(Items from a data source)
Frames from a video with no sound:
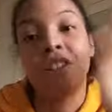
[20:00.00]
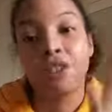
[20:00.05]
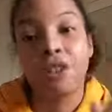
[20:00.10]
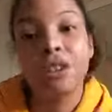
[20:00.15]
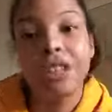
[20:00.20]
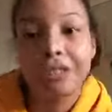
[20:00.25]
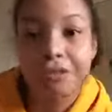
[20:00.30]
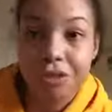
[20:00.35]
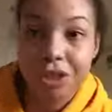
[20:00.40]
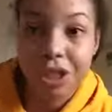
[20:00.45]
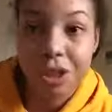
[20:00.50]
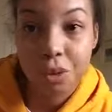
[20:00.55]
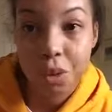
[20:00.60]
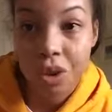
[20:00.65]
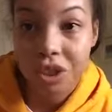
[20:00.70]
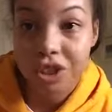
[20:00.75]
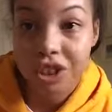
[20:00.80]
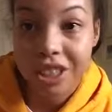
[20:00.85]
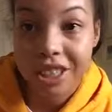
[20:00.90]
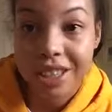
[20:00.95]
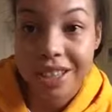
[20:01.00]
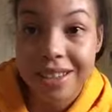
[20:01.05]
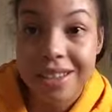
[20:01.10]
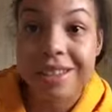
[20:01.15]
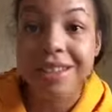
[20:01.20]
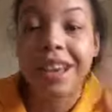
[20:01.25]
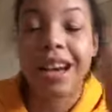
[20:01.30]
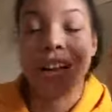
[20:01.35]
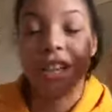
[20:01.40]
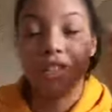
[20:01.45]
I don't know if she's watching
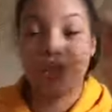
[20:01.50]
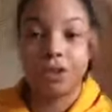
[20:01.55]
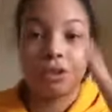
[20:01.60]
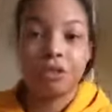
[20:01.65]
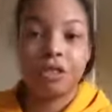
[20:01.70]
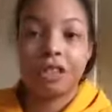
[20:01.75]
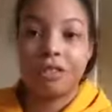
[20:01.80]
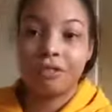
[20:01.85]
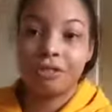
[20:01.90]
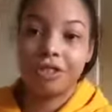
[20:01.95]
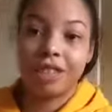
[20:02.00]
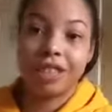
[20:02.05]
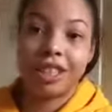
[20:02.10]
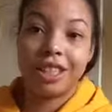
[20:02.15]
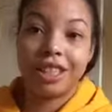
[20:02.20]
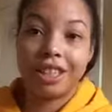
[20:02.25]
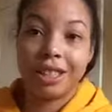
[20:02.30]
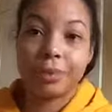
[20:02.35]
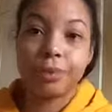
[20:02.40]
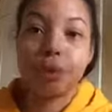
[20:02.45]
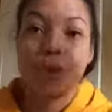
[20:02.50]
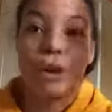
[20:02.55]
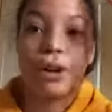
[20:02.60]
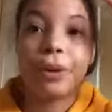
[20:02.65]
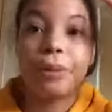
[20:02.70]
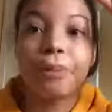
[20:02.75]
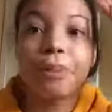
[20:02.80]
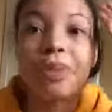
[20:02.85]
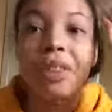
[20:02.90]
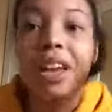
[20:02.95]
this. I don't know if she is,
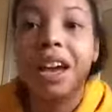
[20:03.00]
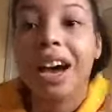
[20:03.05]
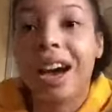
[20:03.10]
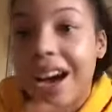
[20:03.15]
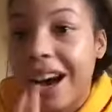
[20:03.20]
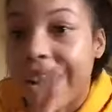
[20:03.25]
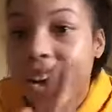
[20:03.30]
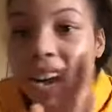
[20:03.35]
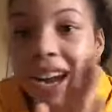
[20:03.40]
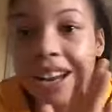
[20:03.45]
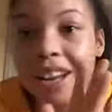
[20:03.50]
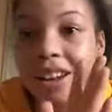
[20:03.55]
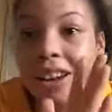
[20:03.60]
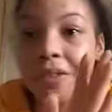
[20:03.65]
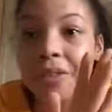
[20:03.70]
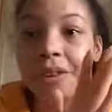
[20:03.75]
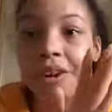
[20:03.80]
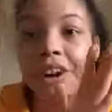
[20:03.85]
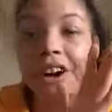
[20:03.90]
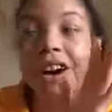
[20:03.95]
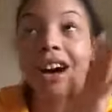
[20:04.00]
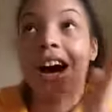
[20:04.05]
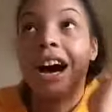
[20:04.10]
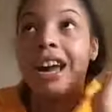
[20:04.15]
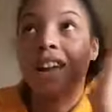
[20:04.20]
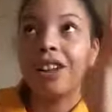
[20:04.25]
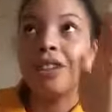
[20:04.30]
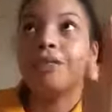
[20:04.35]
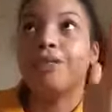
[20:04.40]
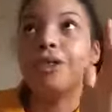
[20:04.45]
but I love her.
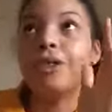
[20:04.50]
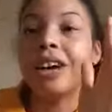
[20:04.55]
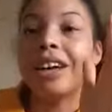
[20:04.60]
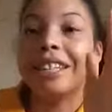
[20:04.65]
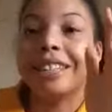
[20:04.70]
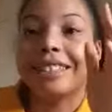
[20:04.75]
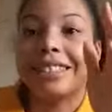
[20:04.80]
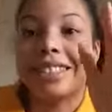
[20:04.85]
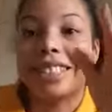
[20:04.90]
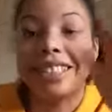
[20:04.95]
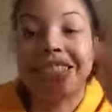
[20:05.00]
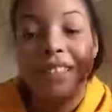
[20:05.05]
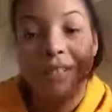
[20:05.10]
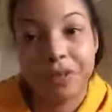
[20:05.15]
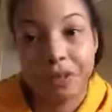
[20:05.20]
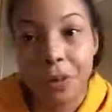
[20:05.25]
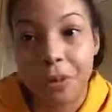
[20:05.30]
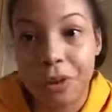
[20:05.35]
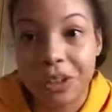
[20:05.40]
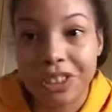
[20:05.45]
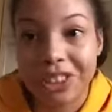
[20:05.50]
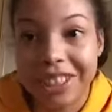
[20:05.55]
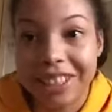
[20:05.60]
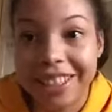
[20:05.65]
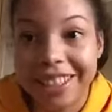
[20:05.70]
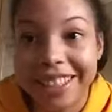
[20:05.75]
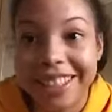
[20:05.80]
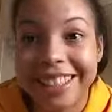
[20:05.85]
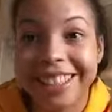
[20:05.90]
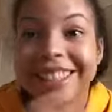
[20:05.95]
I love you, Adelaine. If you're
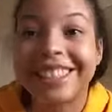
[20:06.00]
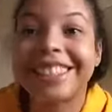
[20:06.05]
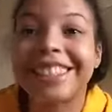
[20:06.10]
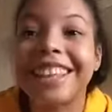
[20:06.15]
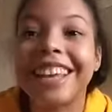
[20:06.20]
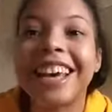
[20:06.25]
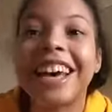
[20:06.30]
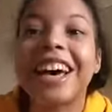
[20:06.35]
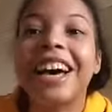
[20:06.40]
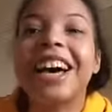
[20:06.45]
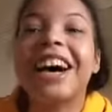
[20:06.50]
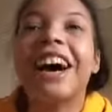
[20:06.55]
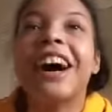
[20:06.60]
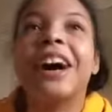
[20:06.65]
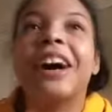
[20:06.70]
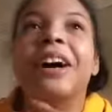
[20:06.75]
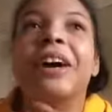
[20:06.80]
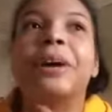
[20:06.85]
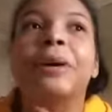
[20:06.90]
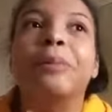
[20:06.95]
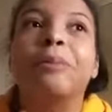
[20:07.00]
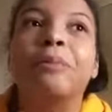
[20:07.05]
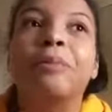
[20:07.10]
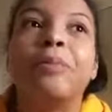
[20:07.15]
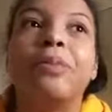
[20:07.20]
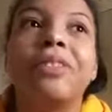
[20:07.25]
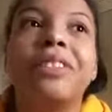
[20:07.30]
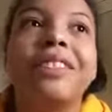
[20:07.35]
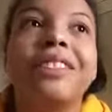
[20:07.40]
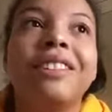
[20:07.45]
watching this,
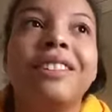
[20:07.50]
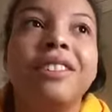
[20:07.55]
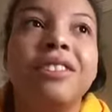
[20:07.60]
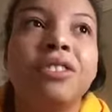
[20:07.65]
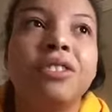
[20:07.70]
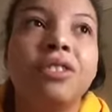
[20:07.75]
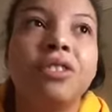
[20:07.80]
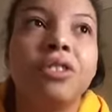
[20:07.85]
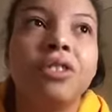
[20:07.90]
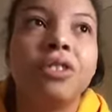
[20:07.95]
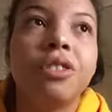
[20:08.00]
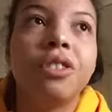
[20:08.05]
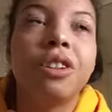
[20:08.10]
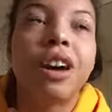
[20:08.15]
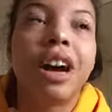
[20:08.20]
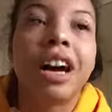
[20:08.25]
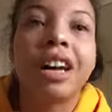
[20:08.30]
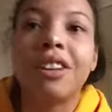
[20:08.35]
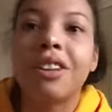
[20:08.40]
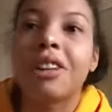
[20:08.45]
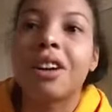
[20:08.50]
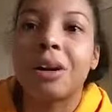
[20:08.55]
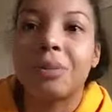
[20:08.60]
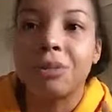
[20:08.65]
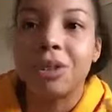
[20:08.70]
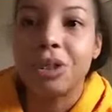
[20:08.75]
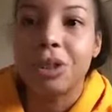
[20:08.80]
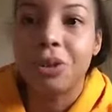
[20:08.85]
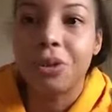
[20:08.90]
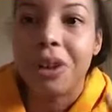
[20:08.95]
um, I look
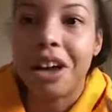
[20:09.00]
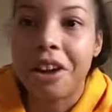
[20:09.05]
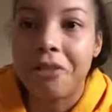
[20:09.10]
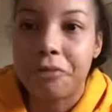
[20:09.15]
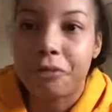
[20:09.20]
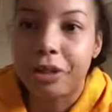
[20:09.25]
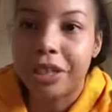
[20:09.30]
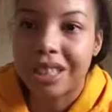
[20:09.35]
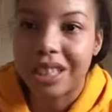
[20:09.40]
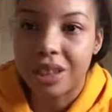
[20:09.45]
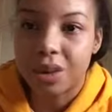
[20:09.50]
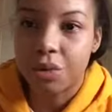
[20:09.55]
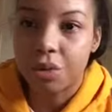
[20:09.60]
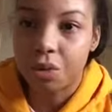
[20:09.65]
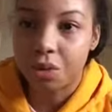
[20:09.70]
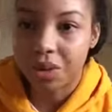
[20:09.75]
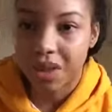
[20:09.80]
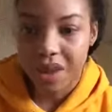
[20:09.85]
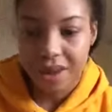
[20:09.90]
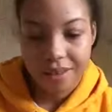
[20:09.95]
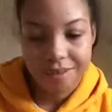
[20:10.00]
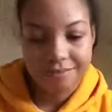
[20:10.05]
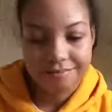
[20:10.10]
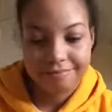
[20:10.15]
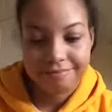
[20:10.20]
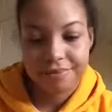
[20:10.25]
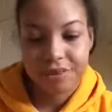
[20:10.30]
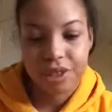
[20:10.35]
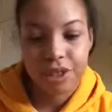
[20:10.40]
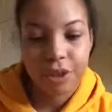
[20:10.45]
up to you every single day.
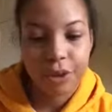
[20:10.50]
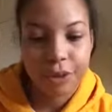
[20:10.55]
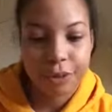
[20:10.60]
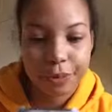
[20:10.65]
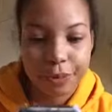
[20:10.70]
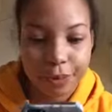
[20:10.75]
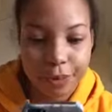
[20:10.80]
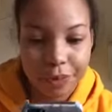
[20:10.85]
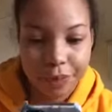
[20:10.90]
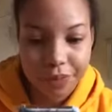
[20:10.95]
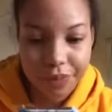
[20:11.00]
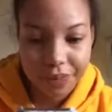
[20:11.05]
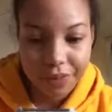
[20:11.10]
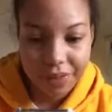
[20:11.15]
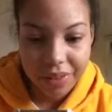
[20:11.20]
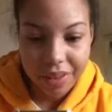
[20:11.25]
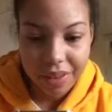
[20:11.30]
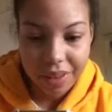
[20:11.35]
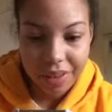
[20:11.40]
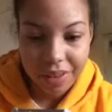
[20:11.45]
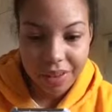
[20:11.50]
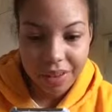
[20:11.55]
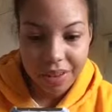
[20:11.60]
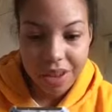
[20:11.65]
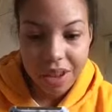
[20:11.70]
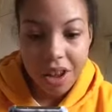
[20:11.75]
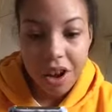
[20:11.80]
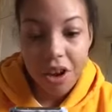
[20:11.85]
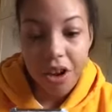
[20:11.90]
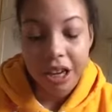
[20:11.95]
So, yeah,
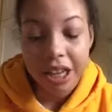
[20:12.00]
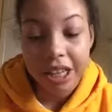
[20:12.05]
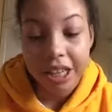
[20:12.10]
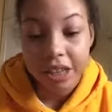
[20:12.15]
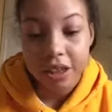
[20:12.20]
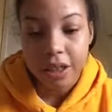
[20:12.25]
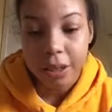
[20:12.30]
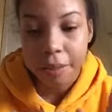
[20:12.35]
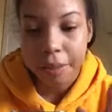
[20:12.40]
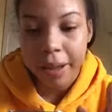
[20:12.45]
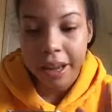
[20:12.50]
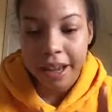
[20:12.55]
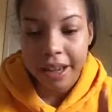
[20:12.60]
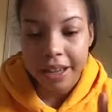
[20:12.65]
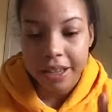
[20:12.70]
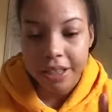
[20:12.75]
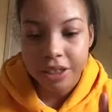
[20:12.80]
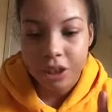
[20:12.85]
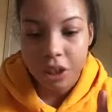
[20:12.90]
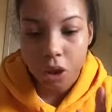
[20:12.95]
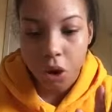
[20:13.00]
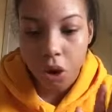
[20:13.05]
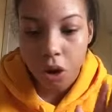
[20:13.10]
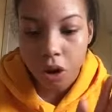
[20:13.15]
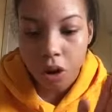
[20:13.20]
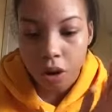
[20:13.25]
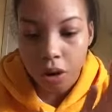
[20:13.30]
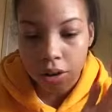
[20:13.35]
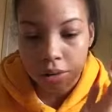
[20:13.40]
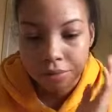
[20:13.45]
the packaging.
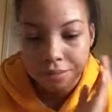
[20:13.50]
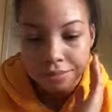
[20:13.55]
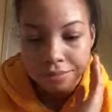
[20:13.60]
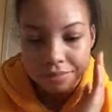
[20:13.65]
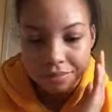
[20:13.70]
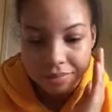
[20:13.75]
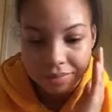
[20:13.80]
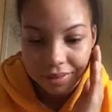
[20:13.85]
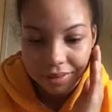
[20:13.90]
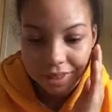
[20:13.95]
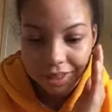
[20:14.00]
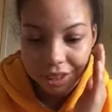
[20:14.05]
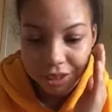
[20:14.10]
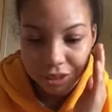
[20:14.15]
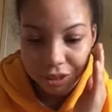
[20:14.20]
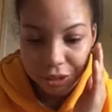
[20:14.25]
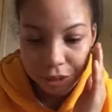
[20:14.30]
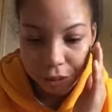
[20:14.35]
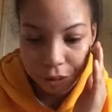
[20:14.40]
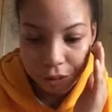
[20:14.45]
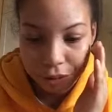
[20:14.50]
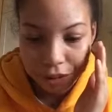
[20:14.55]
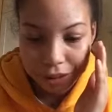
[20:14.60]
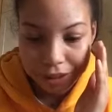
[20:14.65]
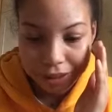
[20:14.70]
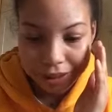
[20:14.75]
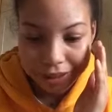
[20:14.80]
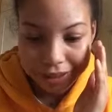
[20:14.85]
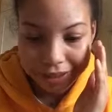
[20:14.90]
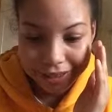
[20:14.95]
Oh, looks so
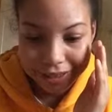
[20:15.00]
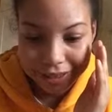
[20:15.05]
good.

— Work request —
Exactly repeat the data above; the pictures do not belong in your copy.

— Answer space —
Frames from a video with no sound:
[20:00.00]
[20:00.05]
[20:00.10]
[20:00.15]
[20:00.20]
[20:00.25]
[20:00.30]
[20:00.35]
[20:00.40]
[20:00.45]
[20:00.50]
[20:00.55]
[20:00.60]
[20:00.65]
[20:00.70]
[20:00.75]
[20:00.80]
[20:00.85]
[20:00.90]
[20:00.95]
[20:01.00]
[20:01.05]
[20:01.10]
[20:01.15]
[20:01.20]
[20:01.25]
[20:01.30]
[20:01.35]
[20:01.40]
[20:01.45]
I don't know if she's watching
[20:01.50]
[20:01.55]
[20:01.60]
[20:01.65]
[20:01.70]
[20:01.75]
[20:01.80]
[20:01.85]
[20:01.90]
[20:01.95]
[20:02.00]
[20:02.05]
[20:02.10]
[20:02.15]
[20:02.20]
[20:02.25]
[20:02.30]
[20:02.35]
[20:02.40]
[20:02.45]
[20:02.50]
[20:02.55]
[20:02.60]
[20:02.65]
[20:02.70]
[20:02.75]
[20:02.80]
[20:02.85]
[20:02.90]
[20:02.95]
this. I don't know if she is,
[20:03.00]
[20:03.05]
[20:03.10]
[20:03.15]
[20:03.20]
[20:03.25]
[20:03.30]
[20:03.35]
[20:03.40]
[20:03.45]
[20:03.50]
[20:03.55]
[20:03.60]
[20:03.65]
[20:03.70]
[20:03.75]
[20:03.80]
[20:03.85]
[20:03.90]
[20:03.95]
[20:04.00]
[20:04.05]
[20:04.10]
[20:04.15]
[20:04.20]
[20:04.25]
[20:04.30]
[20:04.35]
[20:04.40]
[20:04.45]
but I love her.
[20:04.50]
[20:04.55]
[20:04.60]
[20:04.65]
[20:04.70]
[20:04.75]
[20:04.80]
[20:04.85]
[20:04.90]
[20:04.95]
[20:05.00]
[20:05.05]
[20:05.10]
[20:05.15]
[20:05.20]
[20:05.25]
[20:05.30]
[20:05.35]
[20:05.40]
[20:05.45]
[20:05.50]
[20:05.55]
[20:05.60]
[20:05.65]
[20:05.70]
[20:05.75]
[20:05.80]
[20:05.85]
[20:05.90]
[20:05.95]
I love you, Adelaine. If you're
[20:06.00]
[20:06.05]
[20:06.10]
[20:06.15]
[20:06.20]
[20:06.25]
[20:06.30]
[20:06.35]
[20:06.40]
[20:06.45]
[20:06.50]
[20:06.55]
[20:06.60]
[20:06.65]
[20:06.70]
[20:06.75]
[20:06.80]
[20:06.85]
[20:06.90]
[20:06.95]
[20:07.00]
[20:07.05]
[20:07.10]
[20:07.15]
[20:07.20]
[20:07.25]
[20:07.30]
[20:07.35]
[20:07.40]
[20:07.45]
watching this,
[20:07.50]
[20:07.55]
[20:07.60]
[20:07.65]
[20:07.70]
[20:07.75]
[20:07.80]
[20:07.85]
[20:07.90]
[20:07.95]
[20:08.00]
[20:08.05]
[20:08.10]
[20:08.15]
[20:08.20]
[20:08.25]
[20:08.30]
[20:08.35]
[20:08.40]
[20:08.45]
[20:08.50]
[20:08.55]
[20:08.60]
[20:08.65]
[20:08.70]
[20:08.75]
[20:08.80]
[20:08.85]
[20:08.90]
[20:08.95]
um, I look
[20:09.00]
[20:09.05]
[20:09.10]
[20:09.15]
[20:09.20]
[20:09.25]
[20:09.30]
[20:09.35]
[20:09.40]
[20:09.45]
[20:09.50]
[20:09.55]
[20:09.60]
[20:09.65]
[20:09.70]
[20:09.75]
[20:09.80]
[20:09.85]
[20:09.90]
[20:09.95]
[20:10.00]
[20:10.05]
[20:10.10]
[20:10.15]
[20:10.20]
[20:10.25]
[20:10.30]
[20:10.35]
[20:10.40]
[20:10.45]
up to you every single day.
[20:10.50]
[20:10.55]
[20:10.60]
[20:10.65]
[20:10.70]
[20:10.75]
[20:10.80]
[20:10.85]
[20:10.90]
[20:10.95]
[20:11.00]
[20:11.05]
[20:11.10]
[20:11.15]
[20:11.20]
[20:11.25]
[20:11.30]
[20:11.35]
[20:11.40]
[20:11.45]
[20:11.50]
[20:11.55]
[20:11.60]
[20:11.65]
[20:11.70]
[20:11.75]
[20:11.80]
[20:11.85]
[20:11.90]
[20:11.95]
So, yeah,
[20:12.00]
[20:12.05]
[20:12.10]
[20:12.15]
[20:12.20]
[20:12.25]
[20:12.30]
[20:12.35]
[20:12.40]
[20:12.45]
[20:12.50]
[20:12.55]
[20:12.60]
[20:12.65]
[20:12.70]
[20:12.75]
[20:12.80]
[20:12.85]
[20:12.90]
[20:12.95]
[20:13.00]
[20:13.05]
[20:13.10]
[20:13.15]
[20:13.20]
[20:13.25]
[20:13.30]
[20:13.35]
[20:13.40]
[20:13.45]
the packaging.
[20:13.50]
[20:13.55]
[20:13.60]
[20:13.65]
[20:13.70]
[20:13.75]
[20:13.80]
[20:13.85]
[20:13.90]
[20:13.95]
[20:14.00]
[20:14.05]
[20:14.10]
[20:14.15]
[20:14.20]
[20:14.25]
[20:14.30]
[20:14.35]
[20:14.40]
[20:14.45]
[20:14.50]
[20:14.55]
[20:14.60]
[20:14.65]
[20:14.70]
[20:14.75]
[20:14.80]
[20:14.85]
[20:14.90]
[20:14.95]
Oh, looks so
[20:15.00]
[20:15.05]
good.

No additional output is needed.